-- PROVIDED RECORDS --
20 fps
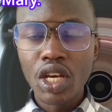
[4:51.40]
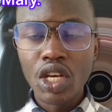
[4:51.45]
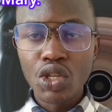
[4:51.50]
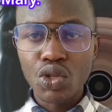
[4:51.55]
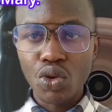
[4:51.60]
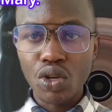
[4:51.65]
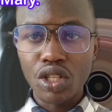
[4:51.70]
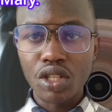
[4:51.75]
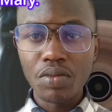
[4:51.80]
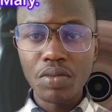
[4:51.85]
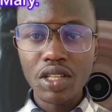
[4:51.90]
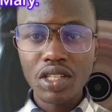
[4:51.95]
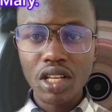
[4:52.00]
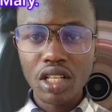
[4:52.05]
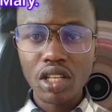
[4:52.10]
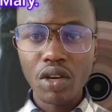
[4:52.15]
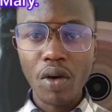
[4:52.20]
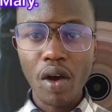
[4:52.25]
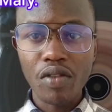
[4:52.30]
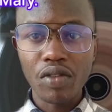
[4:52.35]
So it means
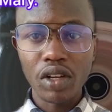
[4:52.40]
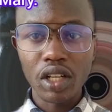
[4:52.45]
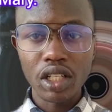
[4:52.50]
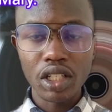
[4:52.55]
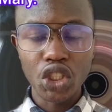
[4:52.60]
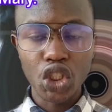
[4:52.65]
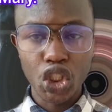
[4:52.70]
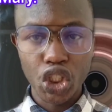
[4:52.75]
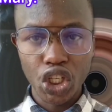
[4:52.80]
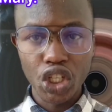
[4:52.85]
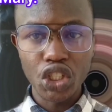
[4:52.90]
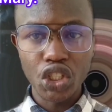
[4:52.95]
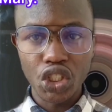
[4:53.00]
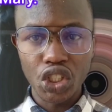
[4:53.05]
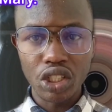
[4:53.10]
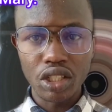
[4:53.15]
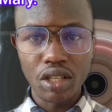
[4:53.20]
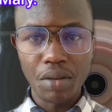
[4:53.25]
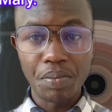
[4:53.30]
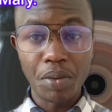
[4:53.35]
that you have already
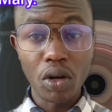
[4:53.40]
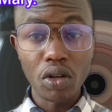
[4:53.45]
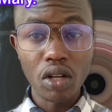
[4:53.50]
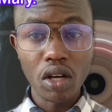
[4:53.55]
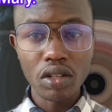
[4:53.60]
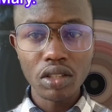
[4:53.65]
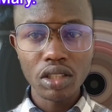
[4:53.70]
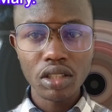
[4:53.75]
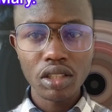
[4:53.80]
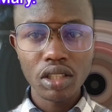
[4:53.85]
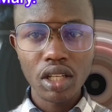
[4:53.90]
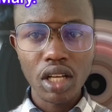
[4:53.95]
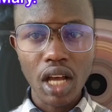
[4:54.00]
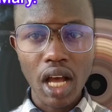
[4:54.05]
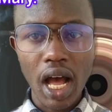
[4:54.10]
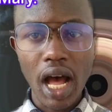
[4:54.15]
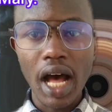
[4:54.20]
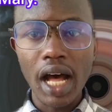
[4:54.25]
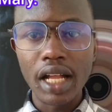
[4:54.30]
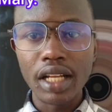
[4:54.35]
changed the pronoun
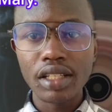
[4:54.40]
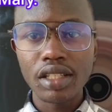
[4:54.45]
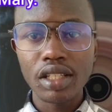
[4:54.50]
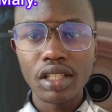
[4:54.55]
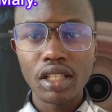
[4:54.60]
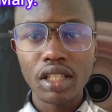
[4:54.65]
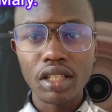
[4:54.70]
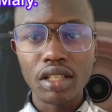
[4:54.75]
and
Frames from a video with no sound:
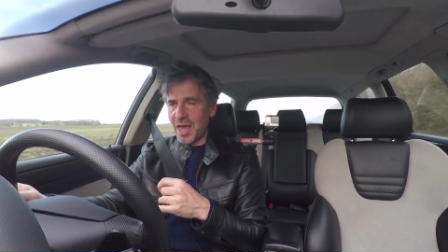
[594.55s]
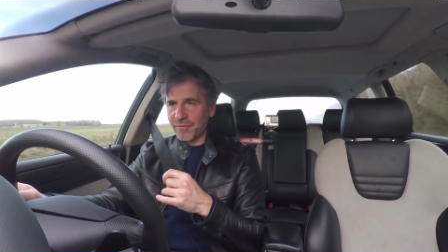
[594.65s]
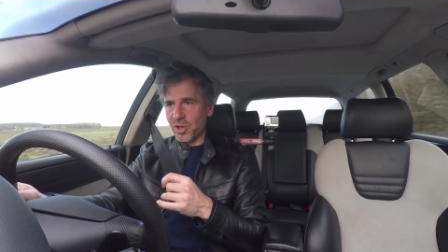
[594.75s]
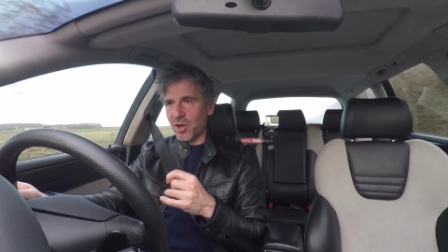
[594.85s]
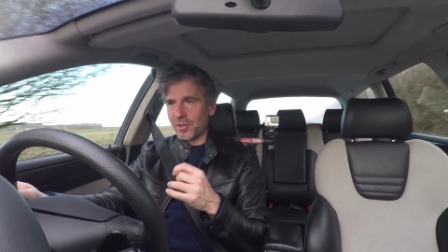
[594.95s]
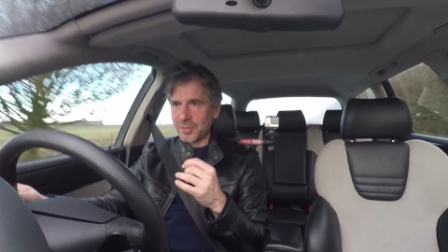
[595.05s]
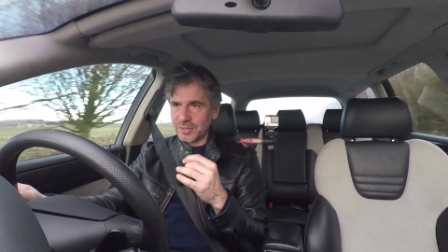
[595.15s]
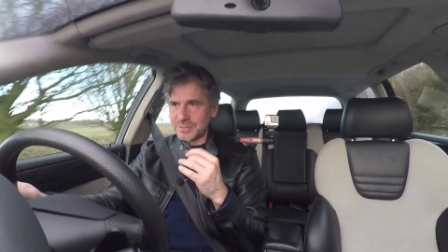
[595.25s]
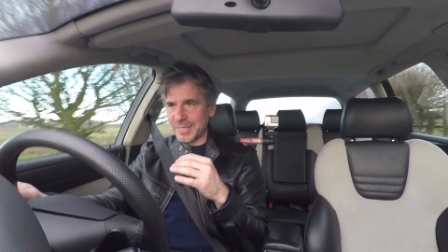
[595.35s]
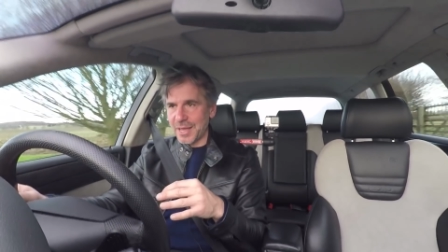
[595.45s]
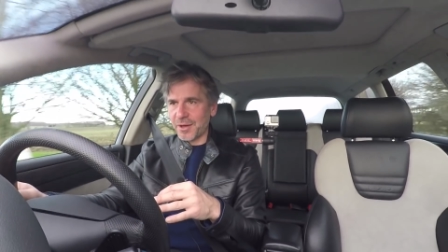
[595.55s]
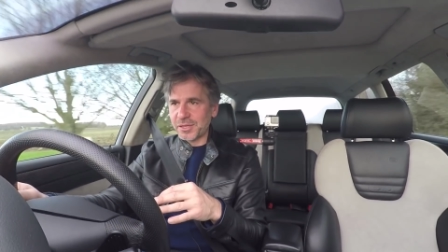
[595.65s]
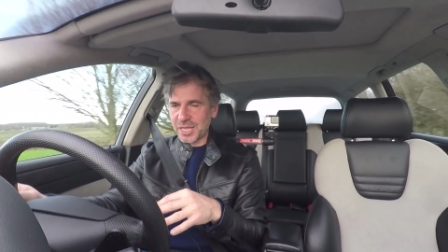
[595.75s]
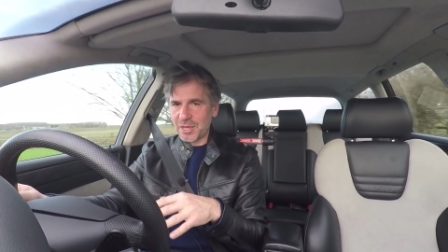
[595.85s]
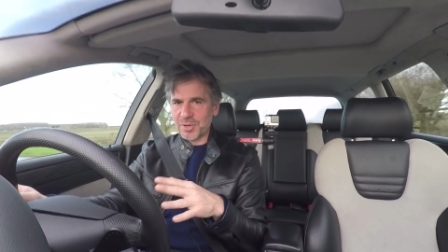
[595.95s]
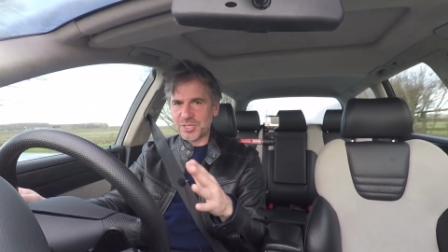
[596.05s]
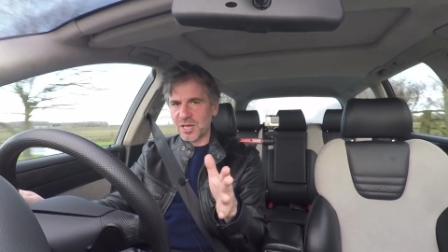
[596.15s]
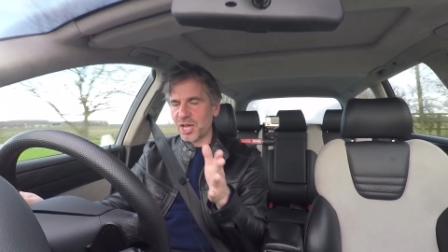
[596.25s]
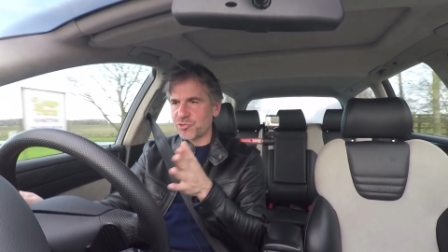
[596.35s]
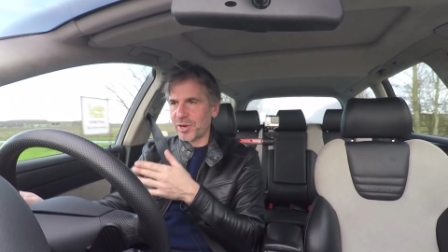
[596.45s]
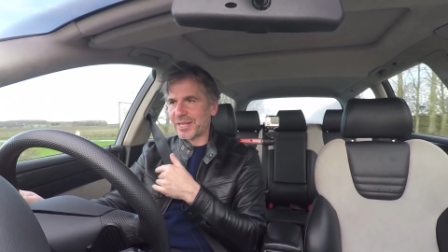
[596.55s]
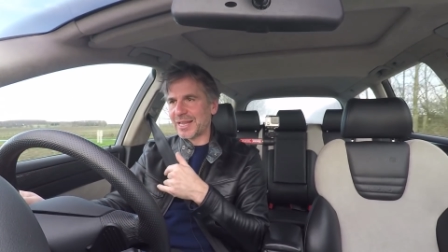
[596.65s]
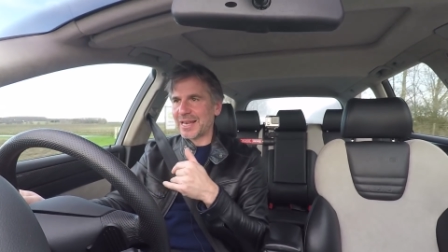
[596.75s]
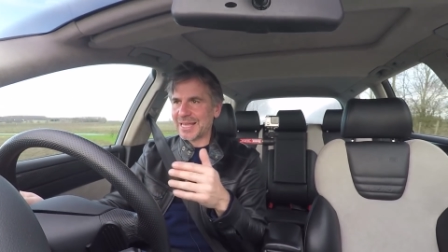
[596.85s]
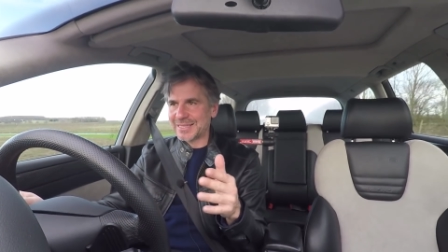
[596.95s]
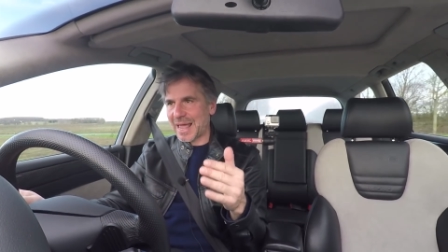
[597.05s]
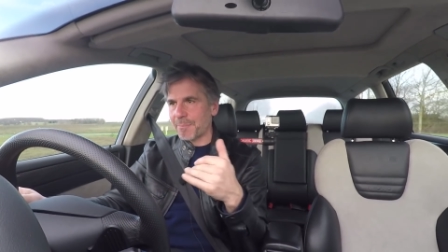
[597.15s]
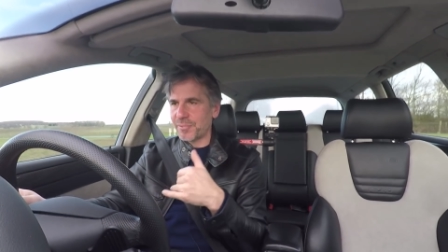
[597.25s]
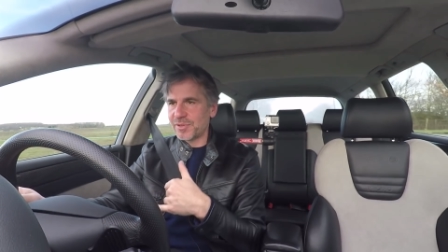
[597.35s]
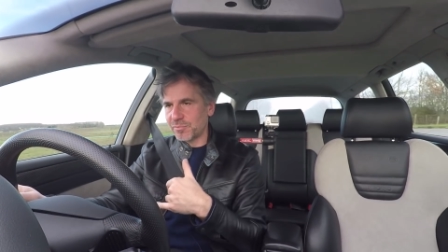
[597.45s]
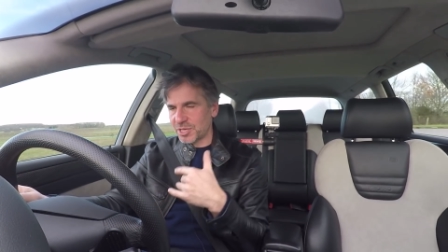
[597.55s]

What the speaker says: have got DRC, which is hydraulically linked dampers,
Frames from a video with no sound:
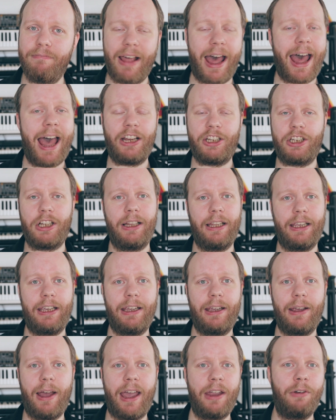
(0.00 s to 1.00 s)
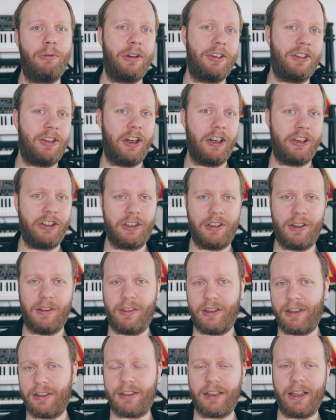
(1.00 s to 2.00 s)
Actually, I researched
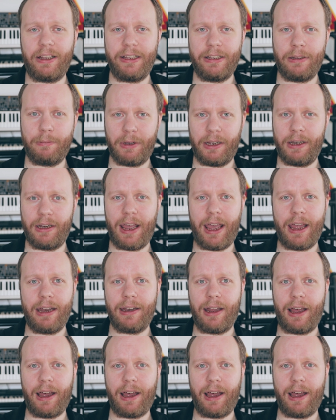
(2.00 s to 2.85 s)
this a little bit and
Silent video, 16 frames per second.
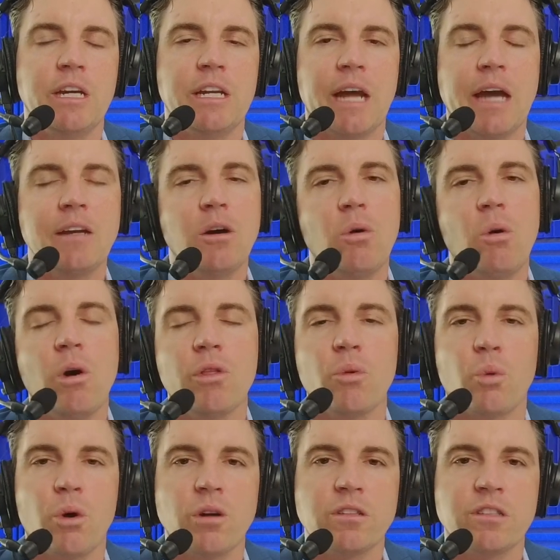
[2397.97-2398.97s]
and I know all the
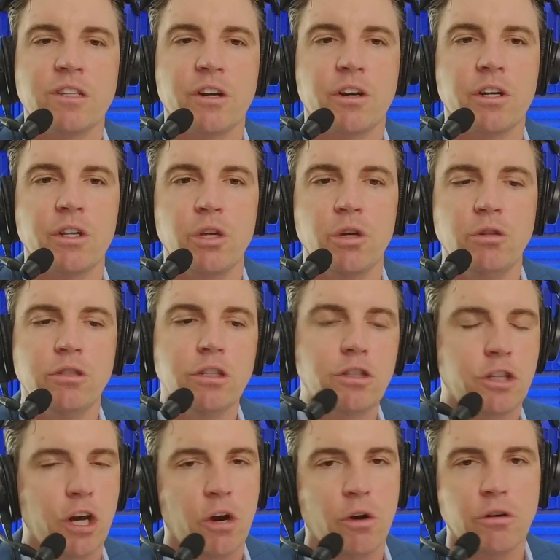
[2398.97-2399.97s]
words they're going to use, it's
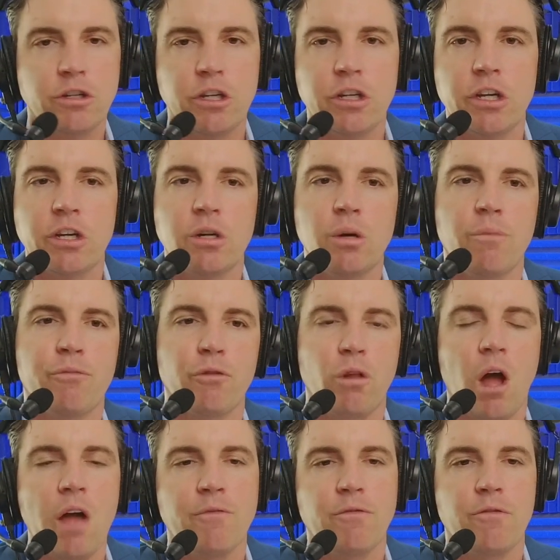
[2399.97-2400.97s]
guaranteed income for
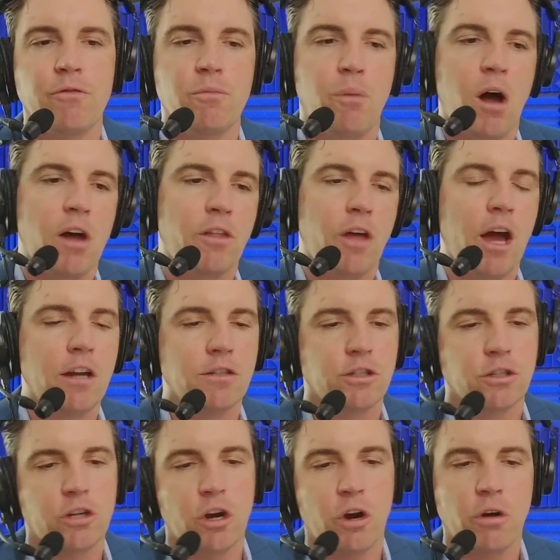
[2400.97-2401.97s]
life. If you buy that, is
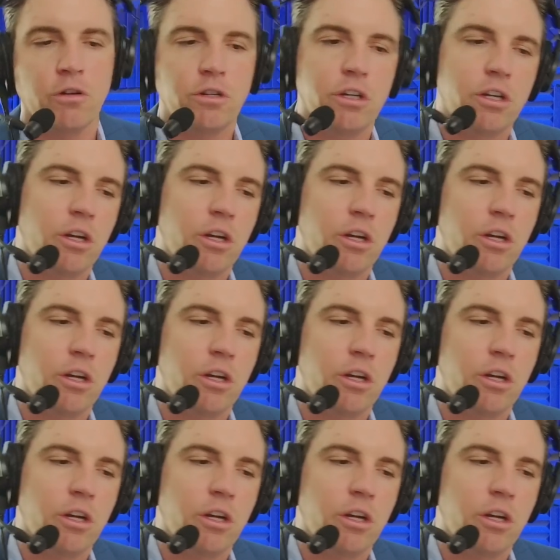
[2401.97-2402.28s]
it guaranteed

-- TASK REQUIREMENTS --
Set down every entry above exactly as written. Leave out all pictures.

-- EXERCISE RESPONSE --
20 fps
[4:51.40]
[4:51.45]
[4:51.50]
[4:51.55]
[4:51.60]
[4:51.65]
[4:51.70]
[4:51.75]
[4:51.80]
[4:51.85]
[4:51.90]
[4:51.95]
[4:52.00]
[4:52.05]
[4:52.10]
[4:52.15]
[4:52.20]
[4:52.25]
[4:52.30]
[4:52.35]
So it means
[4:52.40]
[4:52.45]
[4:52.50]
[4:52.55]
[4:52.60]
[4:52.65]
[4:52.70]
[4:52.75]
[4:52.80]
[4:52.85]
[4:52.90]
[4:52.95]
[4:53.00]
[4:53.05]
[4:53.10]
[4:53.15]
[4:53.20]
[4:53.25]
[4:53.30]
[4:53.35]
that you have already
[4:53.40]
[4:53.45]
[4:53.50]
[4:53.55]
[4:53.60]
[4:53.65]
[4:53.70]
[4:53.75]
[4:53.80]
[4:53.85]
[4:53.90]
[4:53.95]
[4:54.00]
[4:54.05]
[4:54.10]
[4:54.15]
[4:54.20]
[4:54.25]
[4:54.30]
[4:54.35]
changed the pronoun
[4:54.40]
[4:54.45]
[4:54.50]
[4:54.55]
[4:54.60]
[4:54.65]
[4:54.70]
[4:54.75]
and
Frames from a video with no sound:
[594.55s]
[594.65s]
[594.75s]
[594.85s]
[594.95s]
[595.05s]
[595.15s]
[595.25s]
[595.35s]
[595.45s]
[595.55s]
[595.65s]
[595.75s]
[595.85s]
[595.95s]
[596.05s]
[596.15s]
[596.25s]
[596.35s]
[596.45s]
[596.55s]
[596.65s]
[596.75s]
[596.85s]
[596.95s]
[597.05s]
[597.15s]
[597.25s]
[597.35s]
[597.45s]
[597.55s]

What the speaker says: have got DRC, which is hydraulically linked dampers,
Frames from a video with no sound:
(0.00 s to 1.00 s)
(1.00 s to 2.00 s)
Actually, I researched
(2.00 s to 2.85 s)
this a little bit and
Silent video, 16 frames per second.
[2397.97-2398.97s]
and I know all the
[2398.97-2399.97s]
words they're going to use, it's
[2399.97-2400.97s]
guaranteed income for
[2400.97-2401.97s]
life. If you buy that, is
[2401.97-2402.28s]
it guaranteed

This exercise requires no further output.